Copy out exactly the lines from the one with "(834.60 s to 835.60 s)" through the last line of the listing below, both included, but none of the pictures.

▬▬▬▬▬▬▬▬▬▬

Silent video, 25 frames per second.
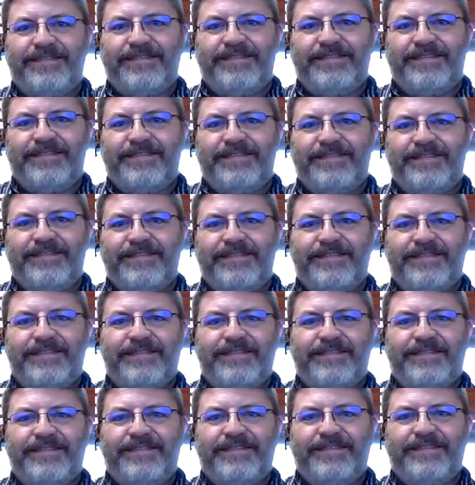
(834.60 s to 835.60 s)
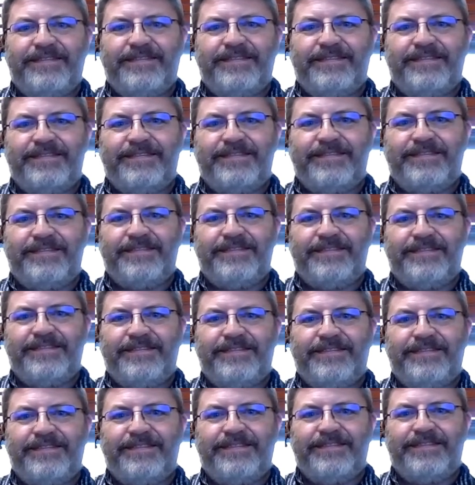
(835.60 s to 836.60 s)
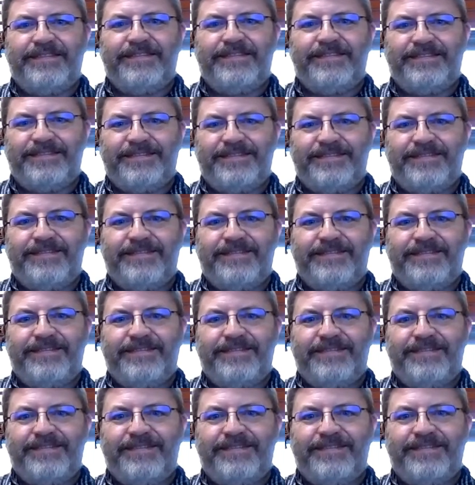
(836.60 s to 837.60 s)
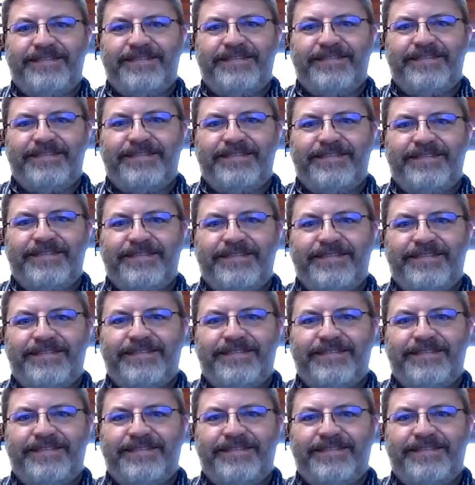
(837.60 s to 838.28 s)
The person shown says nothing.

▬▬▬▬▬▬▬▬▬▬

**Result**
(834.60 s to 835.60 s)
(835.60 s to 836.60 s)
(836.60 s to 837.60 s)
(837.60 s to 838.28 s)
The person shown says nothing.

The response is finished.